As they explained Perimeter’s origins and its ambitions, she became increasingly enthralled. “I was absolutely taken with what was happening at Perimeter, and with what I felt emanated as its culture, values, ambition, and curiosity,” she says.

In 2013, Merrin joined the Emmy Noether Council, which supports initiatives to encourage women to pursue physics at Perimeter. “We want to be able to benefit from the full potential of individuals who are obviously talented,” she says.

For Cuthbertson, it was at a dinner with Steve MacLean, a former astronaut and President of the Canadian Space Agency who was on Perimeter’s Board of Directors at the time, that she came into Perimeter’s orbit.

“I just loved the optimism and the great big vision,” says Cuthbertson, a long-time philanthropist, education champion, and former chancellor of the University of Calgary. Cuthbertson joined the Perimeter board in 2013. She and her husband, retired energy industry executive Charlie Fischer, also became Directors Circle donors.

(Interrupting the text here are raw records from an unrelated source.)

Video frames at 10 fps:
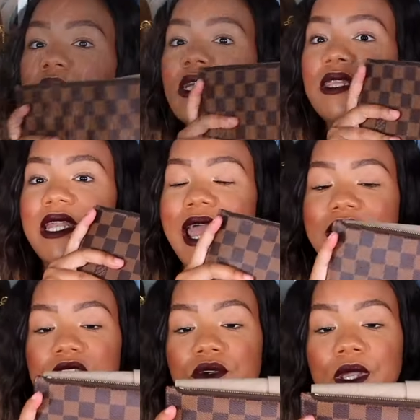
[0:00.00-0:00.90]
The
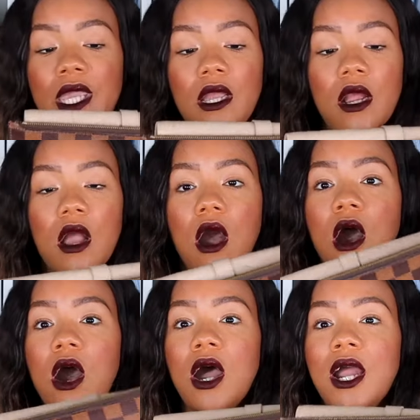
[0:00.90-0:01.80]
next two here
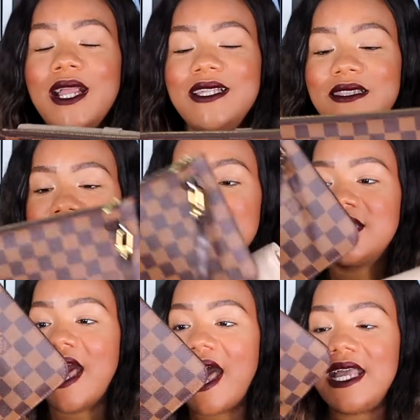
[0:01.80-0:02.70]
are these
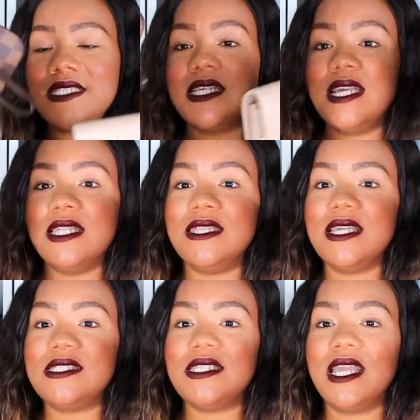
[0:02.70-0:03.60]
guys.
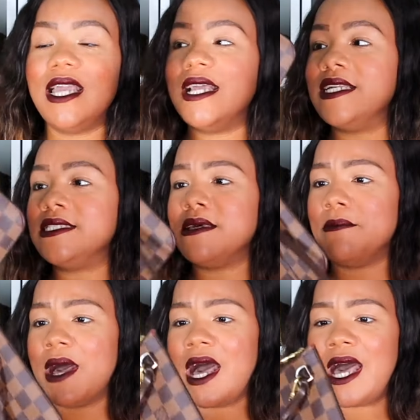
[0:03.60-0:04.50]
This is
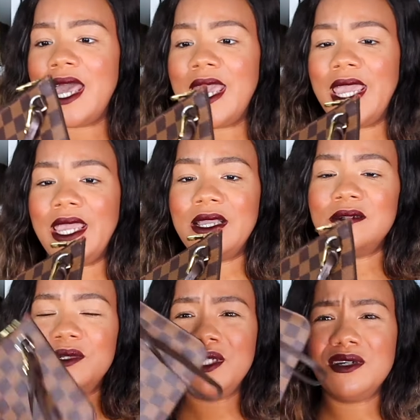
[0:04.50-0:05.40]
my,
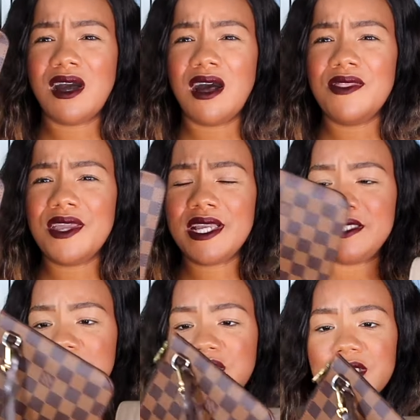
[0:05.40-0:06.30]
what do you call
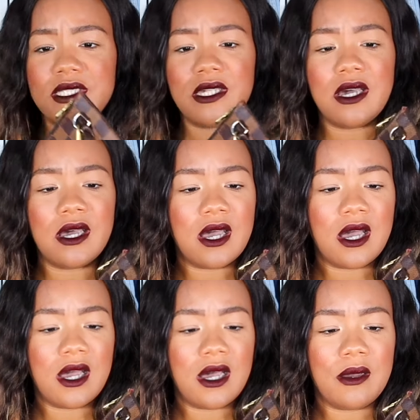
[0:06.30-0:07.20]
this? Just the,
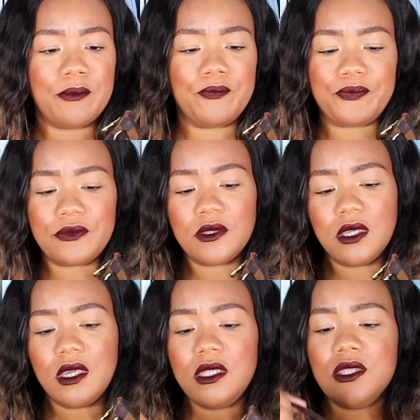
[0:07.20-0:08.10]
um,
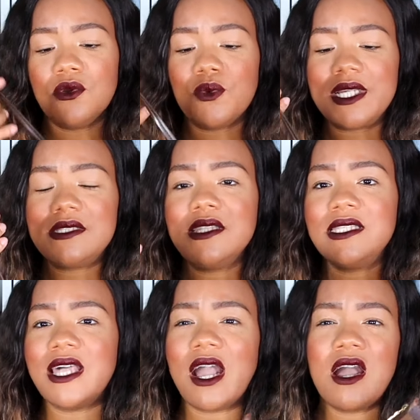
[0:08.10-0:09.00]
the
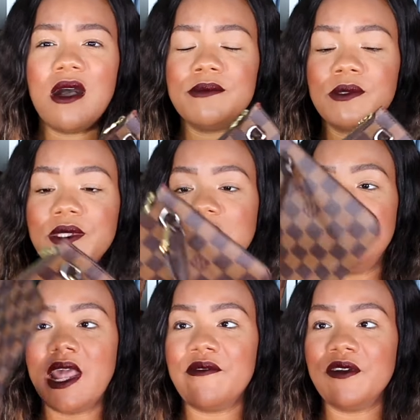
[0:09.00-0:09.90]
wristlet that comes with the
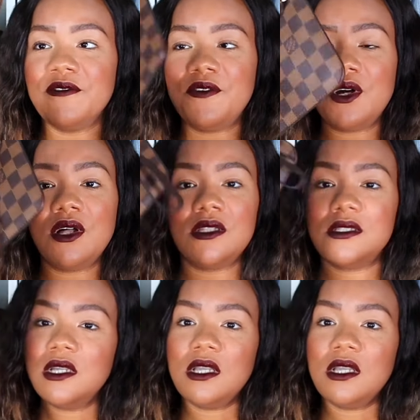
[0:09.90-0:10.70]
Neverfull,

Now, Cuthbertson and Merrin have been named co-chairs of Perimeter’s Leadership Council, a group of prominent individuals who offer strategic advice and act as volunteer ambassadors for the Institute in the business and philanthropic communities.

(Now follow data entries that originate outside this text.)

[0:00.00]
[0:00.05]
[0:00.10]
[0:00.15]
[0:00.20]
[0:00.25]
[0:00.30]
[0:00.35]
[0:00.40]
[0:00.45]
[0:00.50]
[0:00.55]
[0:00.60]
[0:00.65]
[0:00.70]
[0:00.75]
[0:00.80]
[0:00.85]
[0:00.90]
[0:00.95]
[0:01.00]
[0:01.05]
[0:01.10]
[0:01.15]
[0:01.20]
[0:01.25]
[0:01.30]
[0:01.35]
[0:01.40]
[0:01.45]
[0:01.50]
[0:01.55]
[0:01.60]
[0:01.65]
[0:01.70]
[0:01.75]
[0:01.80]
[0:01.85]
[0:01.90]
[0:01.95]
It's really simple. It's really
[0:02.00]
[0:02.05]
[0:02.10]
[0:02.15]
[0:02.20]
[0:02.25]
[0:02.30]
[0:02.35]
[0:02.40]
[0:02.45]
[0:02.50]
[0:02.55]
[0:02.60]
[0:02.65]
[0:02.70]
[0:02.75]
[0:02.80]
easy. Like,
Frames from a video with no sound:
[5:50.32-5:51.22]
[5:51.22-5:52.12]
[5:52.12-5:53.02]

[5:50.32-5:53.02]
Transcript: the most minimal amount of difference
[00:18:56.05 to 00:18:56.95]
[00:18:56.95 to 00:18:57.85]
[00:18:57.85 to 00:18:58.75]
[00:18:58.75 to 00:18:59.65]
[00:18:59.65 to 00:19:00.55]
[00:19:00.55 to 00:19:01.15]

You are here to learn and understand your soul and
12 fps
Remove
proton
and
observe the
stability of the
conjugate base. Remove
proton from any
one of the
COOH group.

They are taking the reins from Lazaridis, who remains Perimeter Board chair, and Cosimo Fiorenza, the Board’s vice-chair.

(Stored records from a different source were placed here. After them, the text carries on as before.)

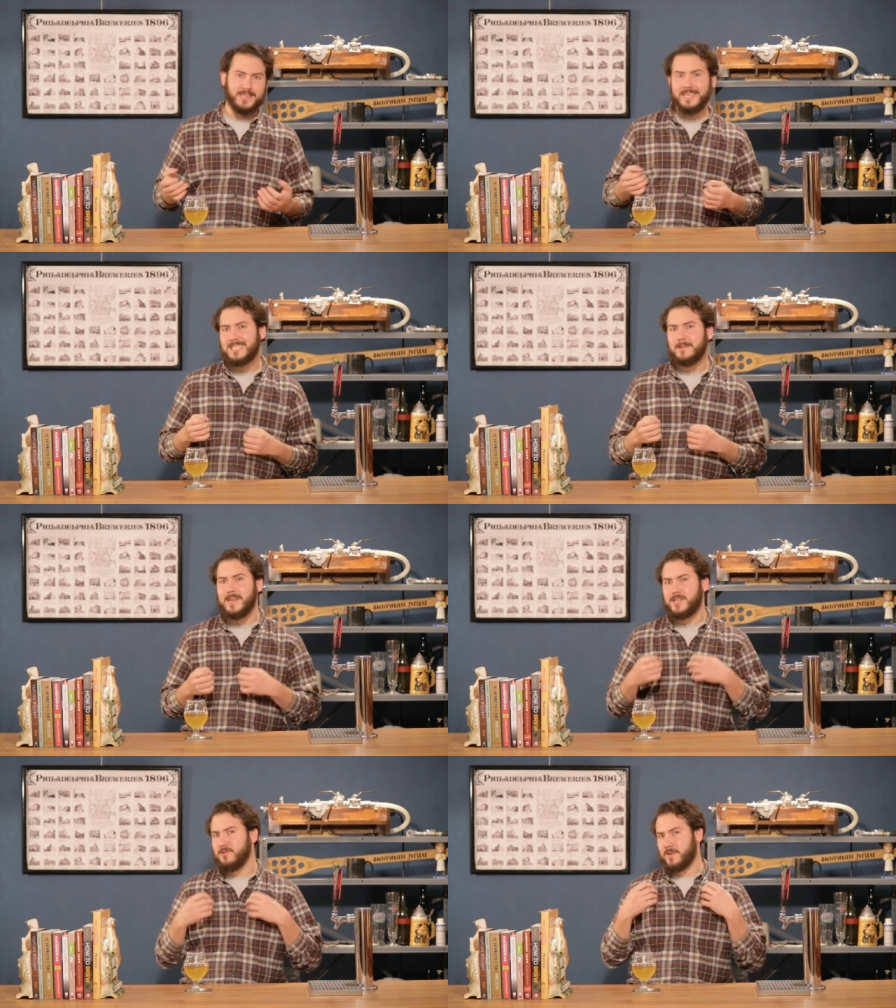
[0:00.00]
It needs to
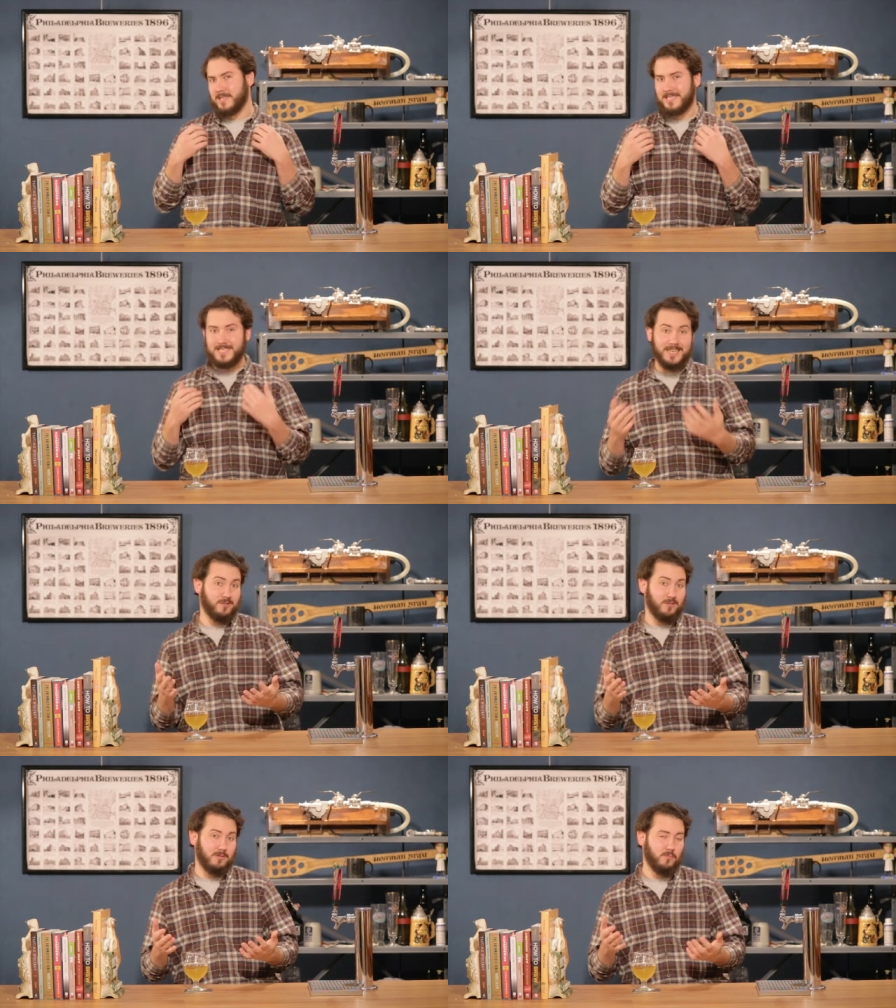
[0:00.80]
make you
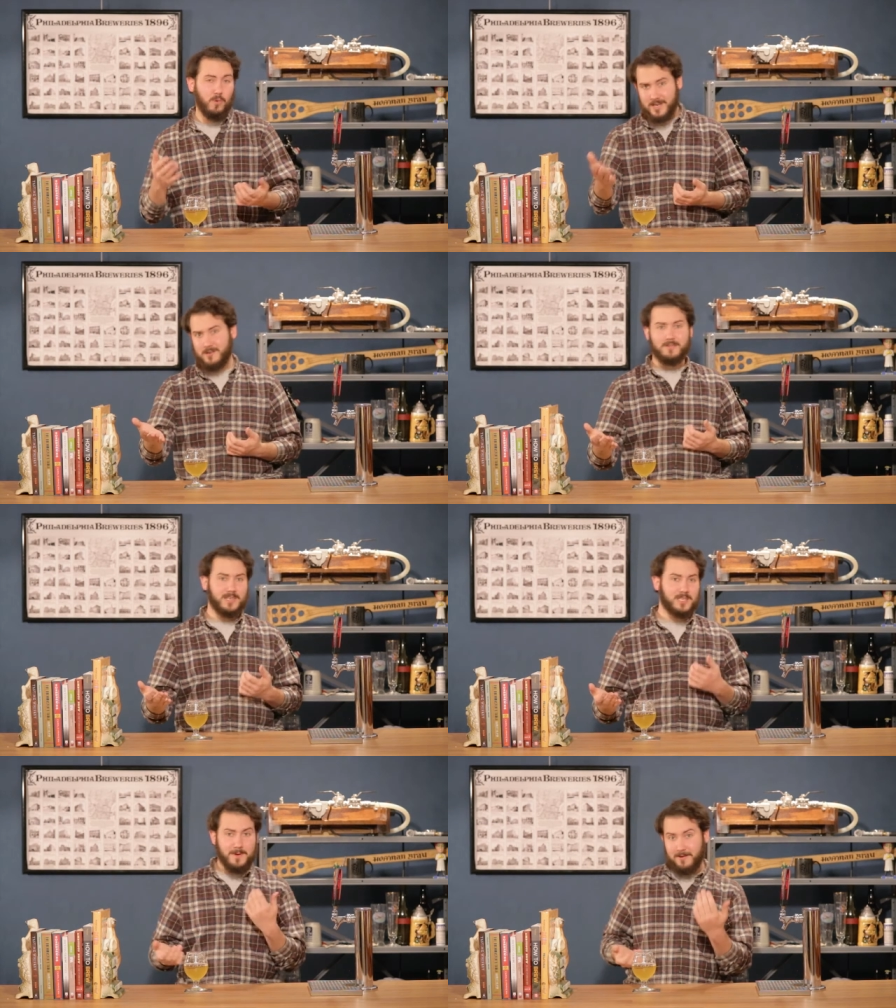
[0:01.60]
consider what you're
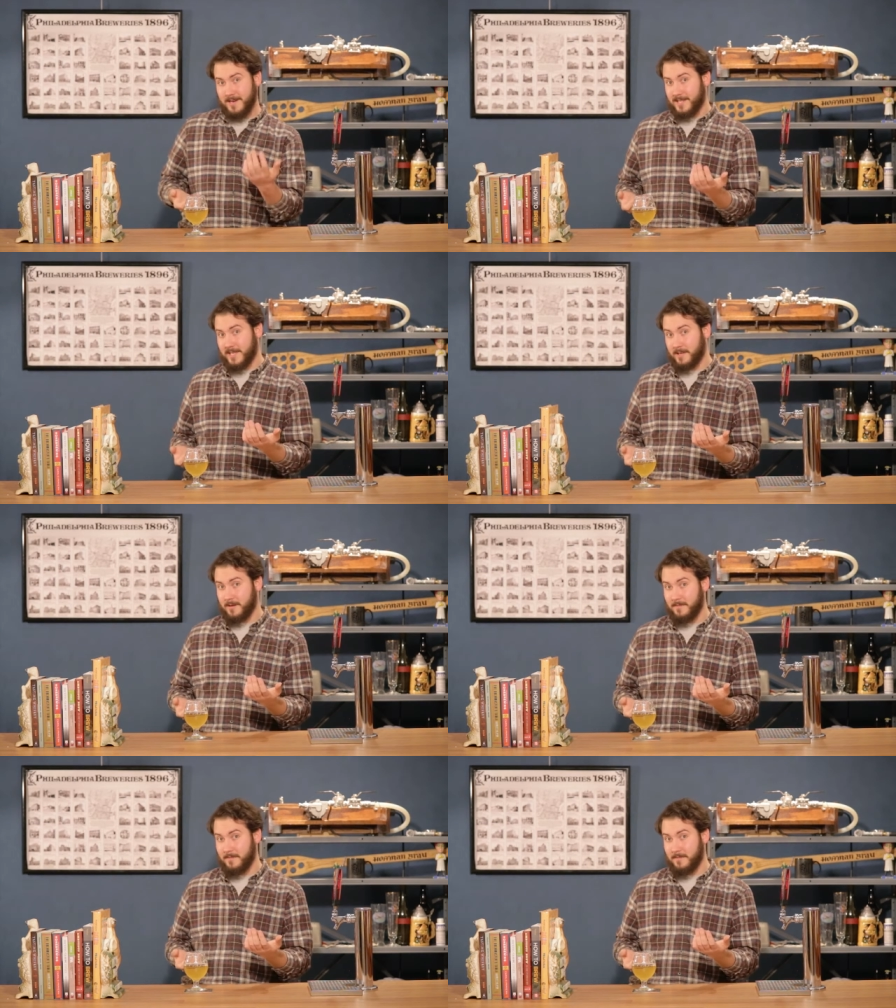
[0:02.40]
experiencing.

Lazaridis and Fiorenza had decided it was time for the Council to soar with fresh leadership, people who could work with the other council members located across Canada and in key international locations. Cuthbertson and Merrin seemed perfect for the role.

The Leadership Council works closely with Perimeter’s Advancement team, supporting its fundraising efforts and building strong relationships with business and community leaders. “It engages people who are known in their communities, have made contributions, and who are highly regarded,” Cuthbertson says.

As co-chairs, Merrin and Cuthbertson hope to carry forward, nationally, the hope and promise they see embodied in Perimeter.

“We are taking the commitments and interests of those people who are engaged and we are putting an exponent on that, so that we can gain more friends, more participants, more support, more recognition, and more energy and ability to draw the best to Perimeter,” Merrin says.

Cuthbertson sees Perimeter’s success having rippling impacts for Canada and beyond. Innovation happens through discovery, breakthroughs, and greater understanding of how the world works. That, she says, is ultimately good for the economy, for Canada, and for the world.

But building relationships to support those developments takes time, she adds. “It doesn’t happen overnight,” she says. “The awareness is growing.”

Cuthbertson has organized a number events to boost Perimeter’s profile, including a recent dinner in Calgary featuring Art McDonald, the Nobel Prize-winning astrophysicist from the Sudbury Neutrino Observatory, who is also a Perimeter Board member.

The event showcased the importance of fundamental research and the role Perimeter plays in that. “It gave our guests the opportunity to think about how research leads to breakthroughs and discoveries, and how those discoveries are then implemented in all kinds of ways that will change our lives,” Cuthbertson said.

For both Cuthbertson and Merrin, this new role enmeshes them in an organization whose potential, they believe, is huge. “It is something so much bigger than ourselves, and more hopeful and potentially more productive than almost anything else we can be involved in,” Merrin says.